Senate probe won't solve sports debacle

Senator Antonio Trillanes wants to investigate the dismal showing of the Philippines in the 26th Southeast Asian Games in Indonesia. The disappointment of Trillanes should be shared by all Filipinos. But they should not allow themselves to be taken for another congressional ride.

Placing 6th among 11 participating nations would not have been so bad until one realizes that the five countries that ranked lower than the Philippines were Myanmar, Laos, Cambodia, East Timor, and Brunei, in that order.

So you see, it is not really the rankings that rankle so much. It is our emergence as a sporting country that manages to rise only as high as the height of a doormat. And that is not something that can be remedied by an investigation notorious for not rising any higher.

The reference to the five other countries that ranked below the Philippines as doormats is used only in the figurative sense, not as a disparagement. Truth to tell, these non-sporting powers did quite well in accordance with their own capabilities and expectations.

But the Philippines used to be up there among the real sporting powers. It was one of the forces to reckon with in any regional athletic competition. Yet, its tragic fall never surprised anyone. Only Trillanes seems perplexed and wants to know why.

But of course Trillanes cannot be expected to know why. As a former military rebel who broke ranks to pursue political shortcuts, he himself is one fine example of everything that has gone wrong with this country.

Whatever endeavor may confront us, be it in politics or in sports, trust our country to scoot the other way and pursue a different tack or priority. Thus, we frown on real development of sports from the grassroots up. It takes too long and too much discipline.

Shortcuts are better with us. We dangle cash prizes for medals and recruit half-bloods. It is our mistaken notion that the smell of money enhances performance and infusion of dominant genes ensures victory.

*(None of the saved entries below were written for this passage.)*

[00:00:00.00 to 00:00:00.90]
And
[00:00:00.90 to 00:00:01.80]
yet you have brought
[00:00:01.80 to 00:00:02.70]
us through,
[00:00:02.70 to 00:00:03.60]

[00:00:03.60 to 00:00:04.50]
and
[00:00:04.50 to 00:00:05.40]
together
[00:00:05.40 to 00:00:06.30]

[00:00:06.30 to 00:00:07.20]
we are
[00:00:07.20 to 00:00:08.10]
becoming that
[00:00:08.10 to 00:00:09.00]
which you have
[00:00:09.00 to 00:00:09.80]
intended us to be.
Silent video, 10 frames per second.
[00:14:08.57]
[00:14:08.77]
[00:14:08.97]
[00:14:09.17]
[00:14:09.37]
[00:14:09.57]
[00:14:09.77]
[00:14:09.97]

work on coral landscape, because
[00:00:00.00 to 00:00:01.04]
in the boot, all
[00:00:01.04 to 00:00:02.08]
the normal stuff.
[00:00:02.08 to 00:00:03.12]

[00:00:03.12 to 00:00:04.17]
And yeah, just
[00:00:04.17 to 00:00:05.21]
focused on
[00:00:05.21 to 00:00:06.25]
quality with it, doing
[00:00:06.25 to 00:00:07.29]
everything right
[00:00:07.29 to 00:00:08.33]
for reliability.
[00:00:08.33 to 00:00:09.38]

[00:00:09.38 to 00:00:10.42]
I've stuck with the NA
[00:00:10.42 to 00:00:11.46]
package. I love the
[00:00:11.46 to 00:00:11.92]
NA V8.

Nothing, of course, is more wrong. The records of roughly 200 countries participating in the Olympics and other sporting events will show that mere wealth and physical attributes, unless whipped into form by practice and discipline, do not guarantee winning form.

On the other hand, the absence of wealth and superior form are no hindrances to the winning performance of those who make practice and discipline a religion. And there is no better example of this than China, the world’s newest sports superpower.

China, of course, has found new affluence. But it did not use to be wealthy. And the Chinese, being Asians, do not have the build of western athletes. But what the Chinese have is focus. They want something, they get it.

They get it not because they have been promised millions in cash incentives or recruited half-bloods to carry their team, to the silent demoralization of the “inferior” locals, but because getting it has become quite natural after all the hard work, practice and discipline.

The story has often been told about how China begins selecting and training future athletes from childhood. It is a story that eventually gets retold in the drastic changes the world has seen in China’s growing competitiveness in sporting meets everywhere.

If Trillanes really wants to know what happened, he should not begin his search for answers in a congressional hearing, where the only answers he is likely to encounter are those that say: “Yes, you honor” or “No, your honor.”